[Records excerpted from a collection]
⁂

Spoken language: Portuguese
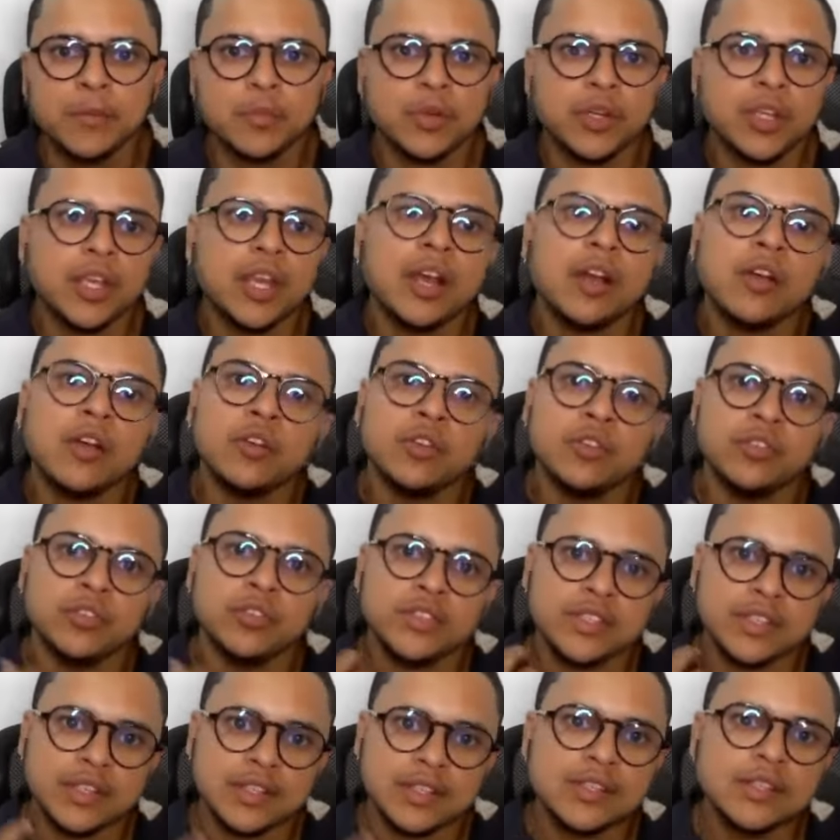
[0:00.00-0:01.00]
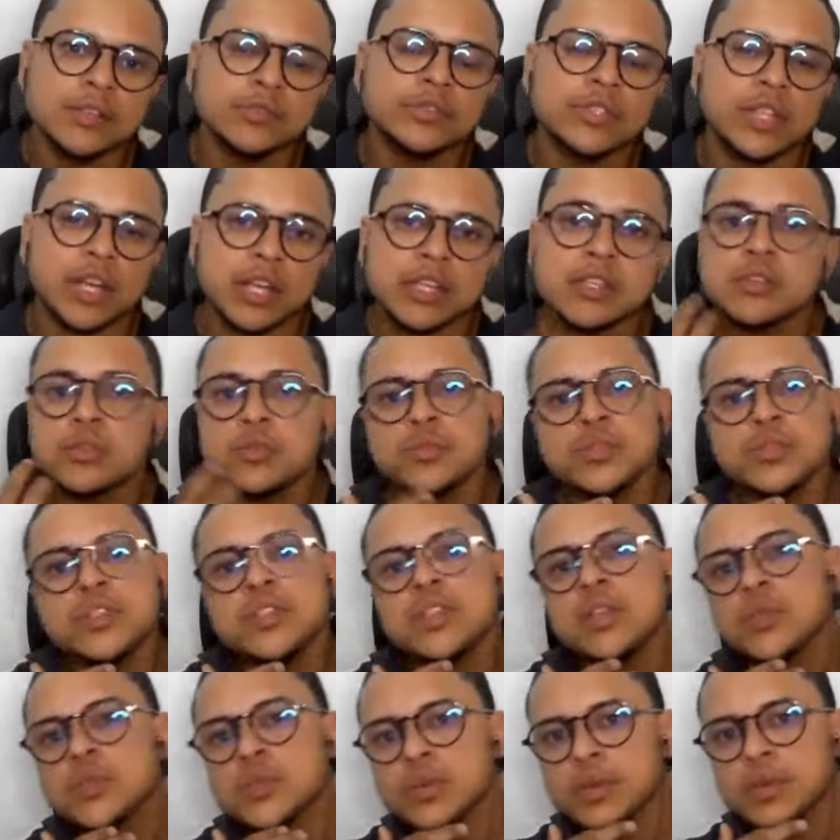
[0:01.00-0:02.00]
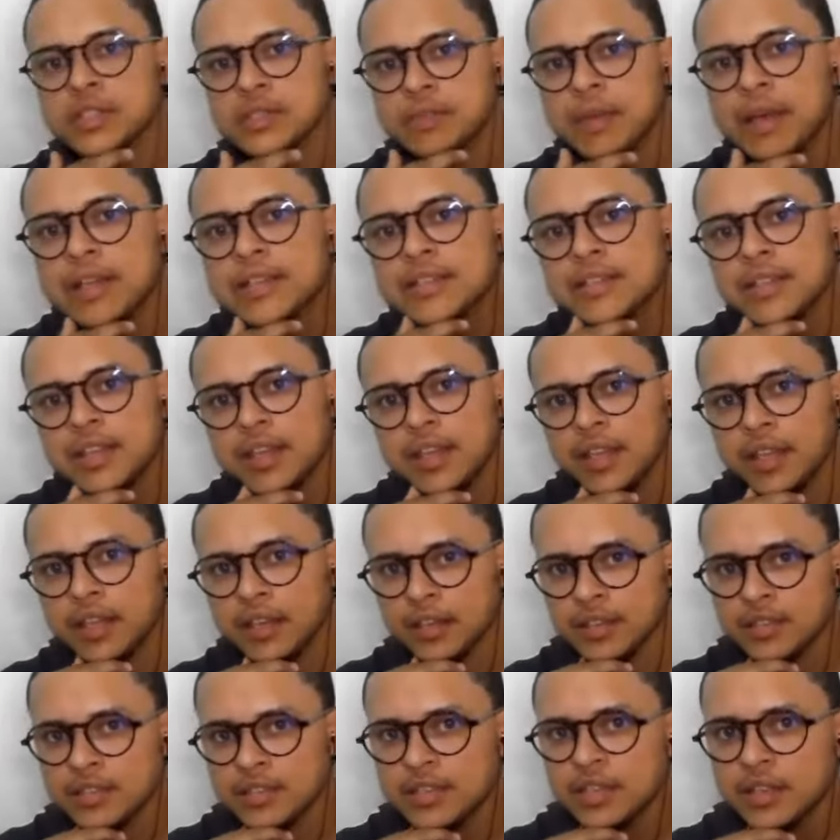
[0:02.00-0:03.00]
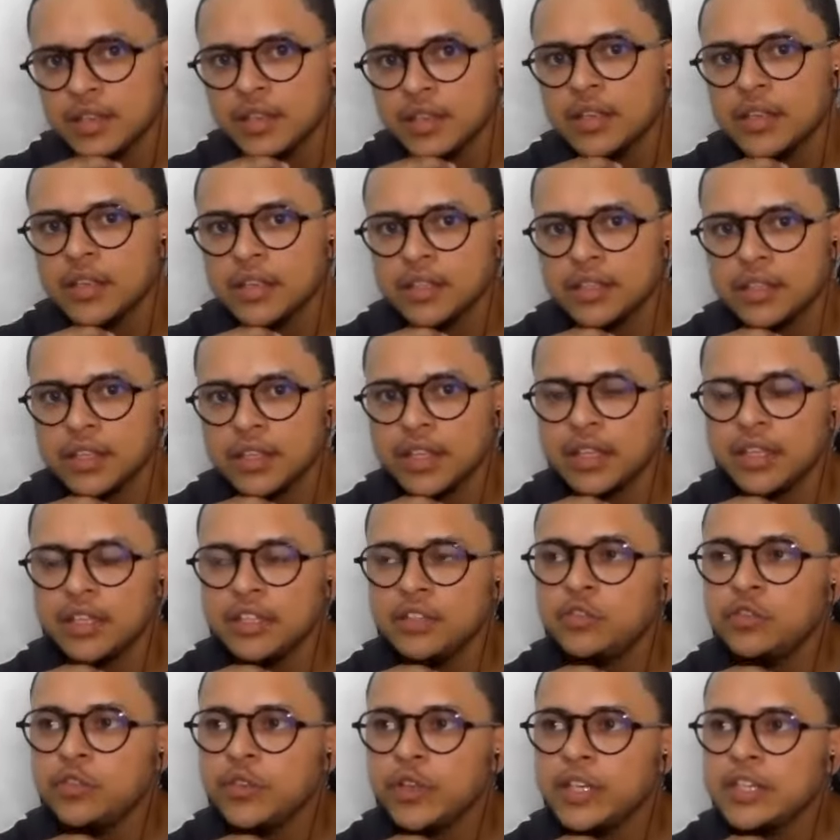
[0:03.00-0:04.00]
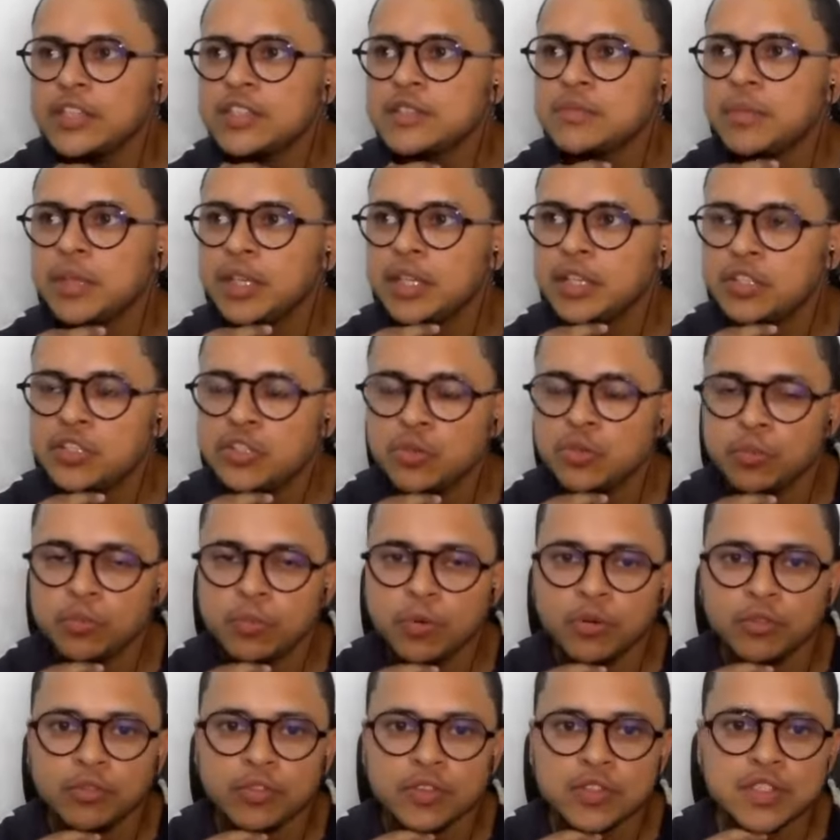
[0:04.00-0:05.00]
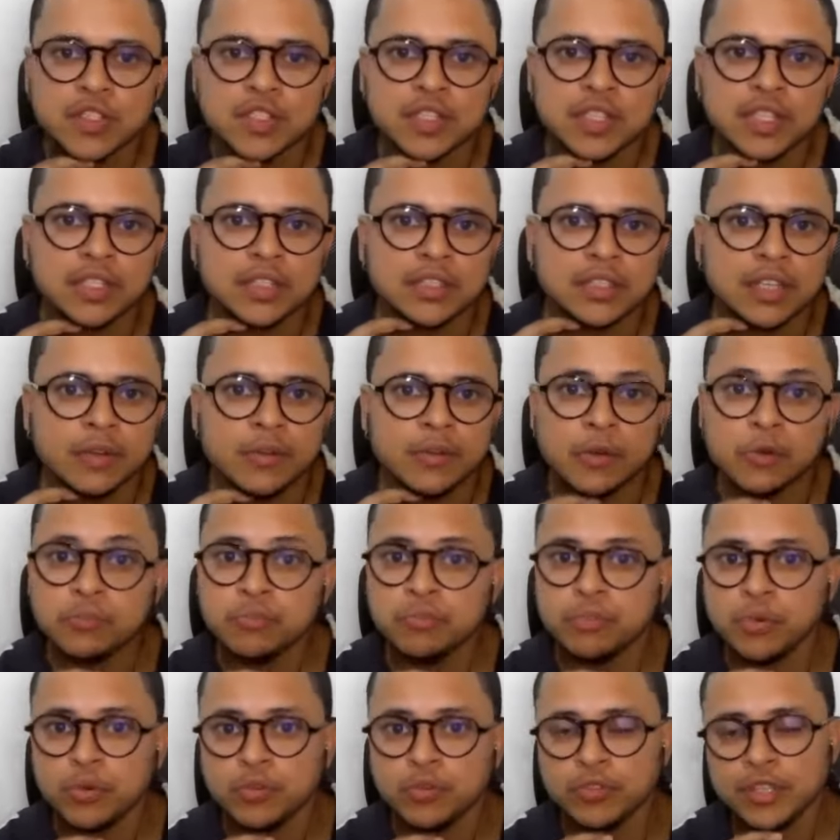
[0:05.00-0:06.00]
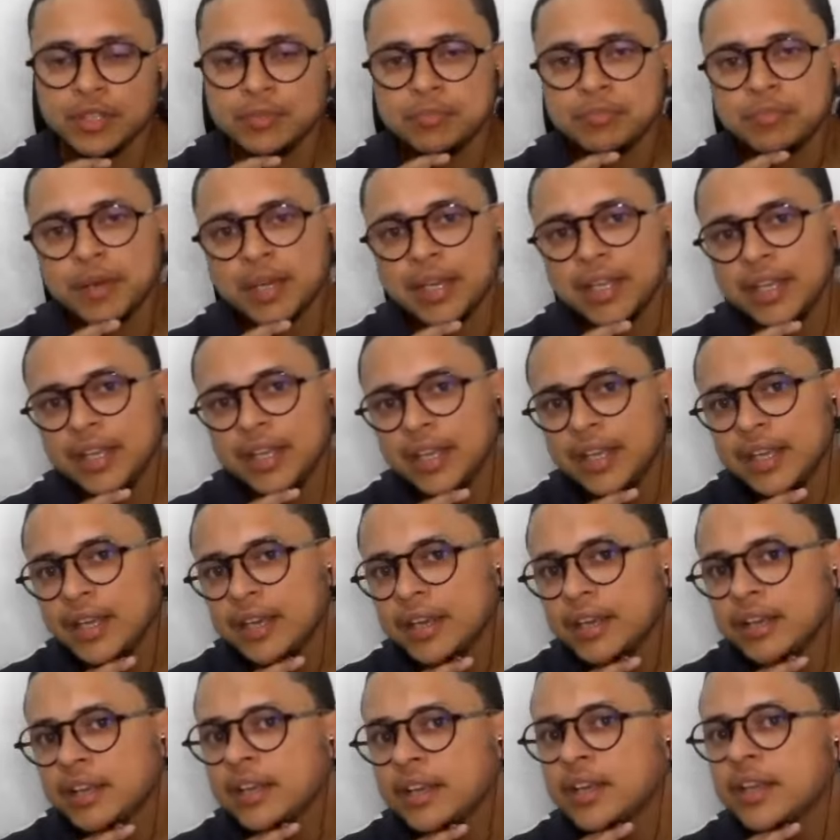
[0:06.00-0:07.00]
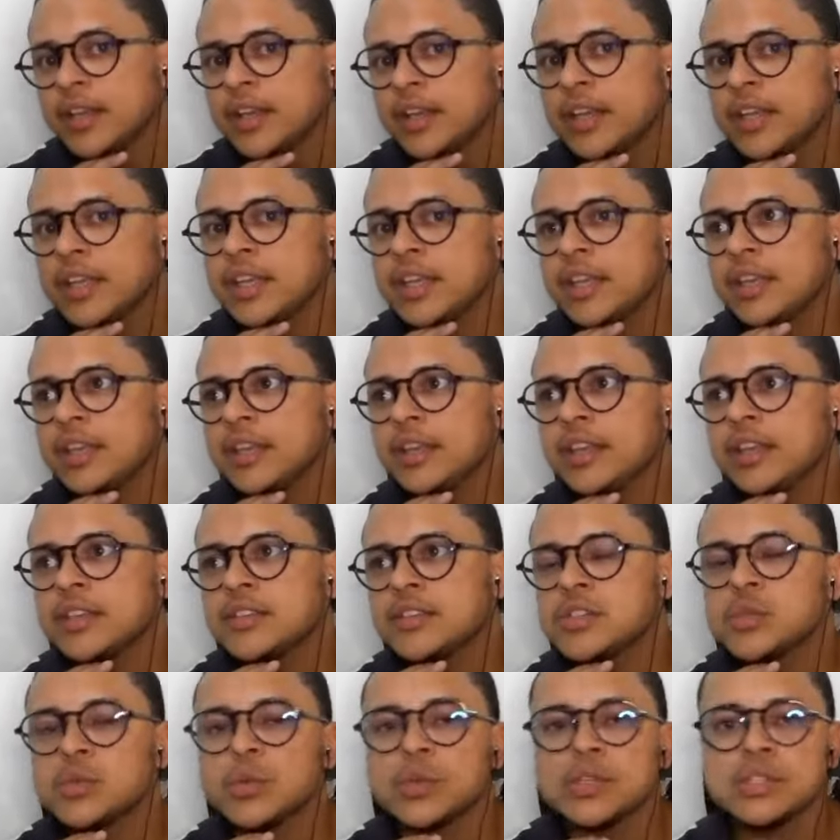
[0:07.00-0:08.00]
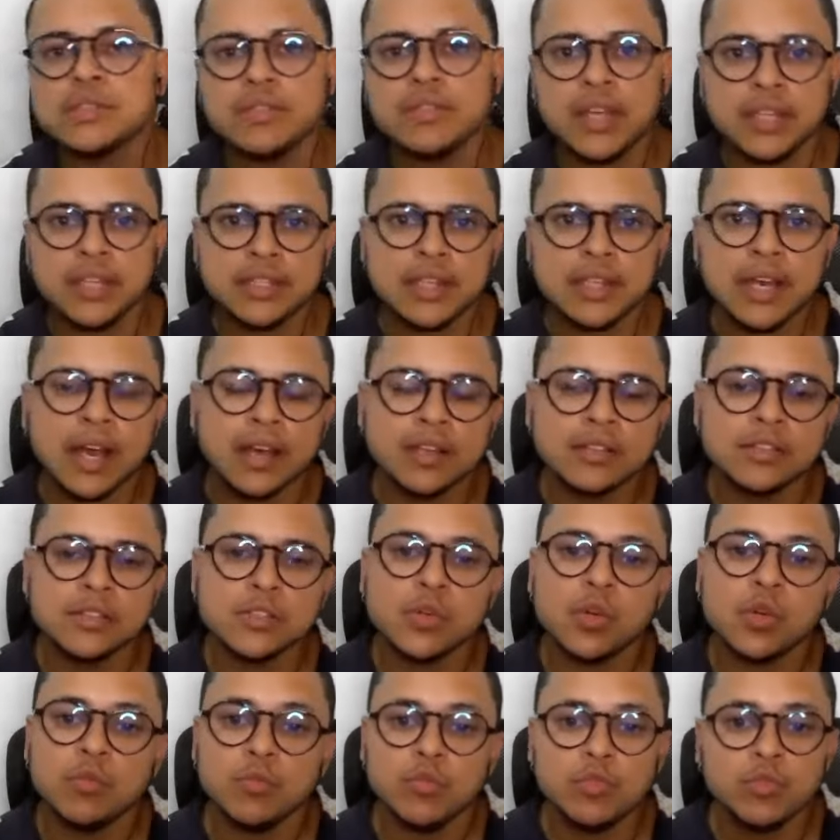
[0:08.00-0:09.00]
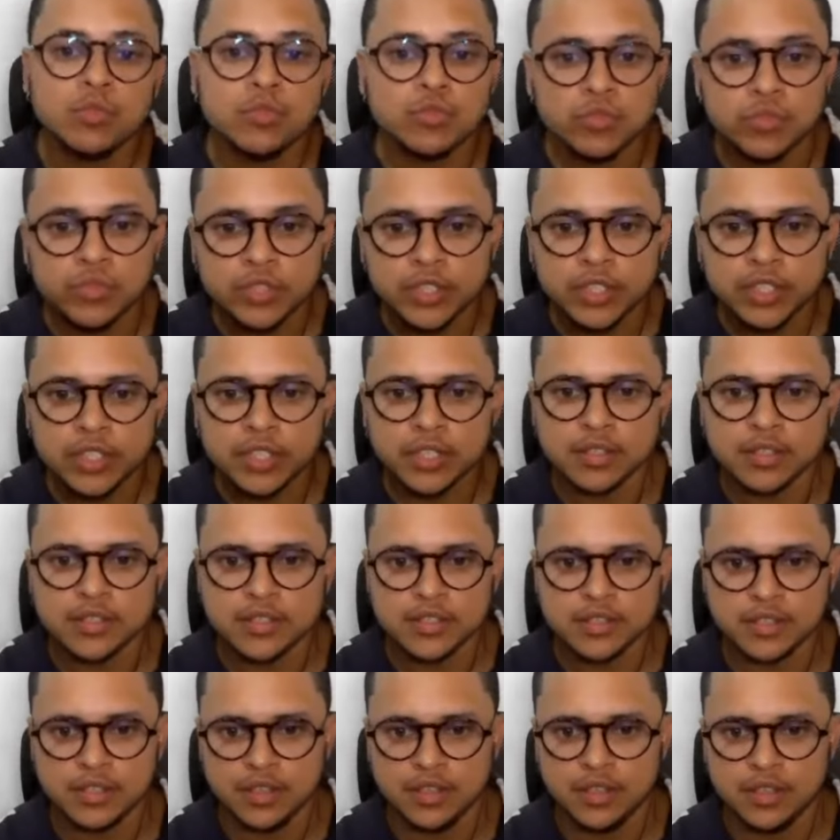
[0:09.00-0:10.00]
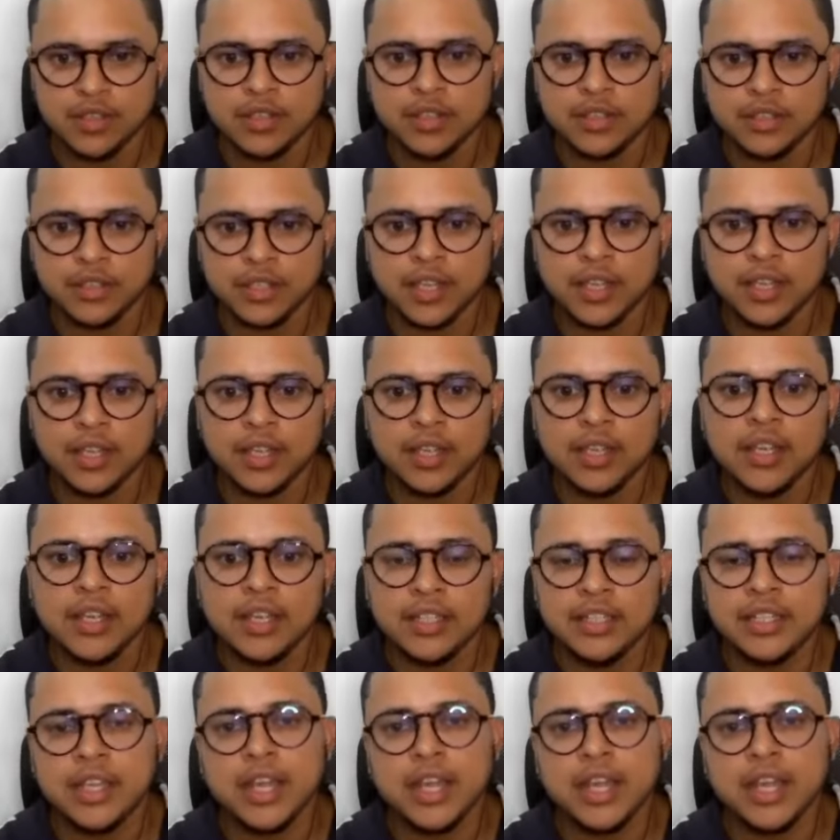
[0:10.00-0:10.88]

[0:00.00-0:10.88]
Porque a colonização traz consigo suas mazelas, né? Infelizmente, o povo ocidental é um povo que prega é, suas verdades como únicas, né?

⁂

__The problem__
Each line from the line containing "[0:02.00-0:03.00]" through the last line above must be written out exactly, and every picture must be omitted.

__Result of this task__
[0:02.00-0:03.00]
[0:03.00-0:04.00]
[0:04.00-0:05.00]
[0:05.00-0:06.00]
[0:06.00-0:07.00]
[0:07.00-0:08.00]
[0:08.00-0:09.00]
[0:09.00-0:10.00]
[0:10.00-0:10.88]

[0:00.00-0:10.88]
Porque a colonização traz consigo suas mazelas, né? Infelizmente, o povo ocidental é um povo que prega é, suas verdades como únicas, né?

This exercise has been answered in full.